▼

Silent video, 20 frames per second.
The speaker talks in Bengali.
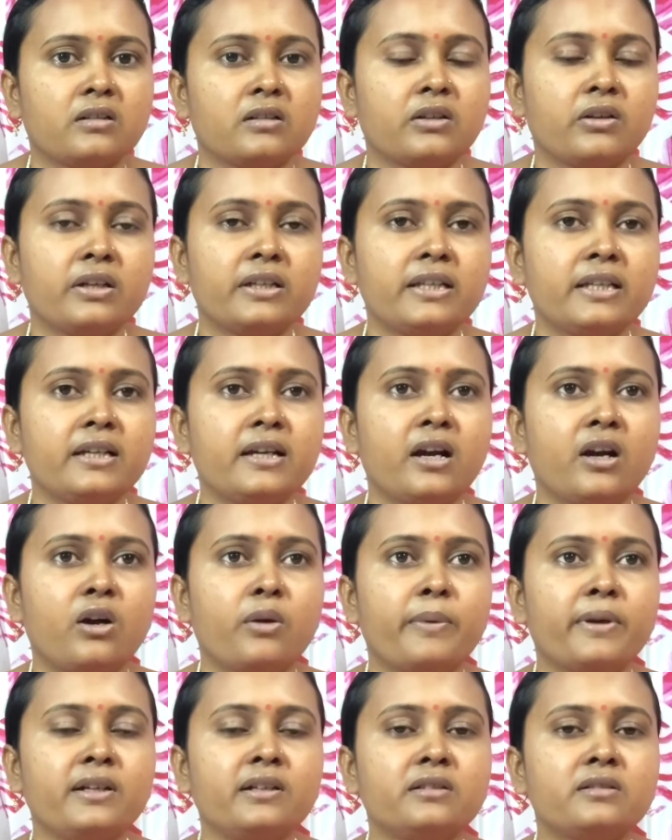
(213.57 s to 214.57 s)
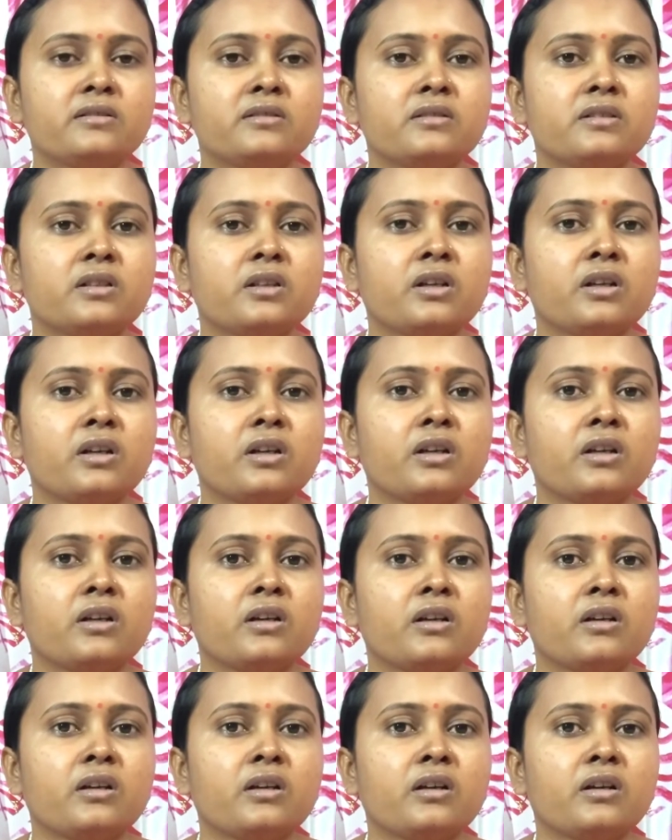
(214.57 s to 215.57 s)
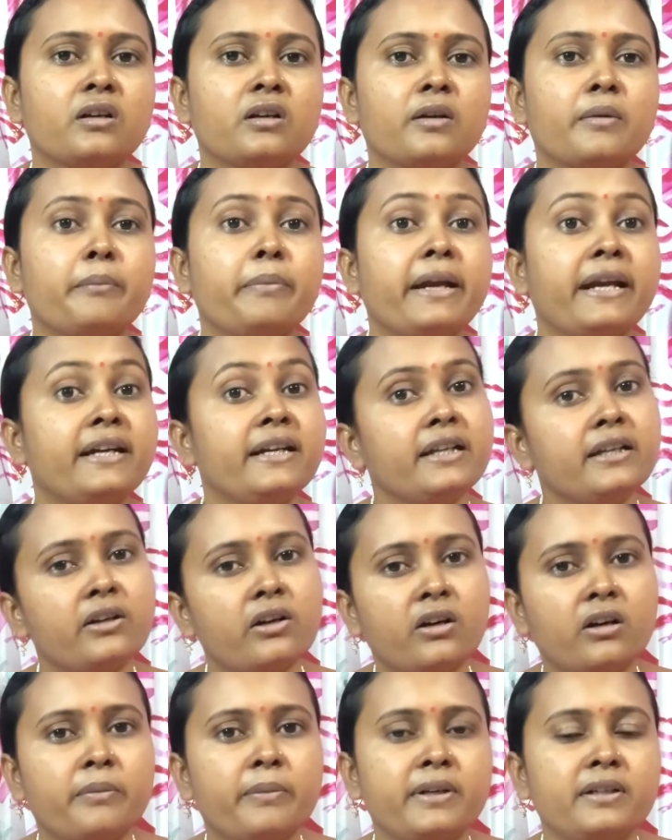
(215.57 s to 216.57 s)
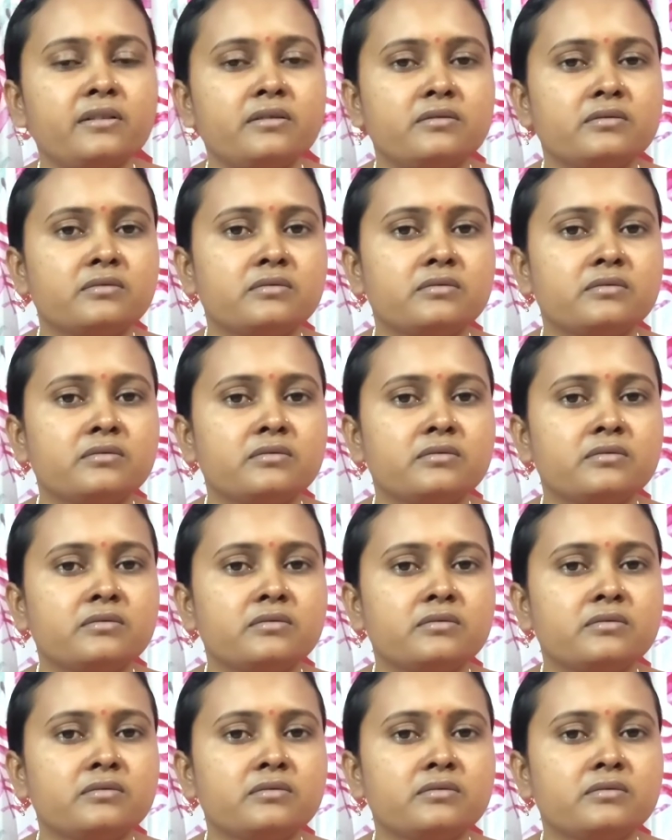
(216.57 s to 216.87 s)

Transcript: তাহলে কি খাওয়াবেন ভেন্ডি খাওয়াবেন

▲

• **Exercise prompt**
Restate every record above word for word, without images.

• **Exercise answer**
Silent video, 20 frames per second.
The speaker talks in Bengali.
(213.57 s to 214.57 s)
(214.57 s to 215.57 s)
(215.57 s to 216.57 s)
(216.57 s to 216.87 s)

Transcript: তাহলে কি খাওয়াবেন ভেন্ডি খাওয়াবেন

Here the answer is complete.